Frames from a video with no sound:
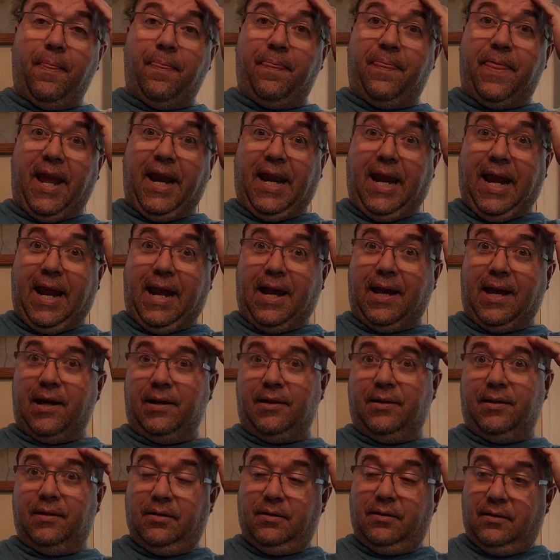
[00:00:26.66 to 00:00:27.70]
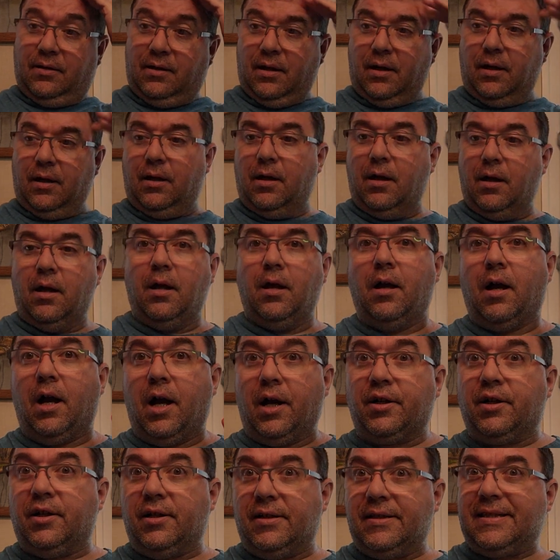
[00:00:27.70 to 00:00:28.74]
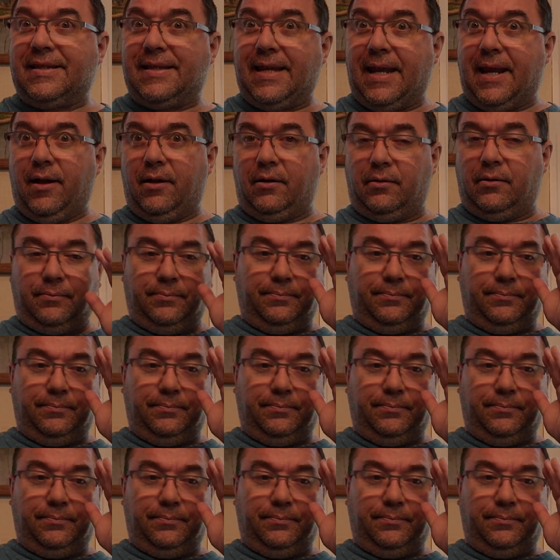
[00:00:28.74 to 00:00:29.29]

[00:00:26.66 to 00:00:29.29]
they had a good sale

**Exercise instructions**
The expected answer is the full listing above, transcribed exactly and without pictures.

**Exercise response**
Frames from a video with no sound:
[00:00:26.66 to 00:00:27.70]
[00:00:27.70 to 00:00:28.74]
[00:00:28.74 to 00:00:29.29]

[00:00:26.66 to 00:00:29.29]
they had a good sale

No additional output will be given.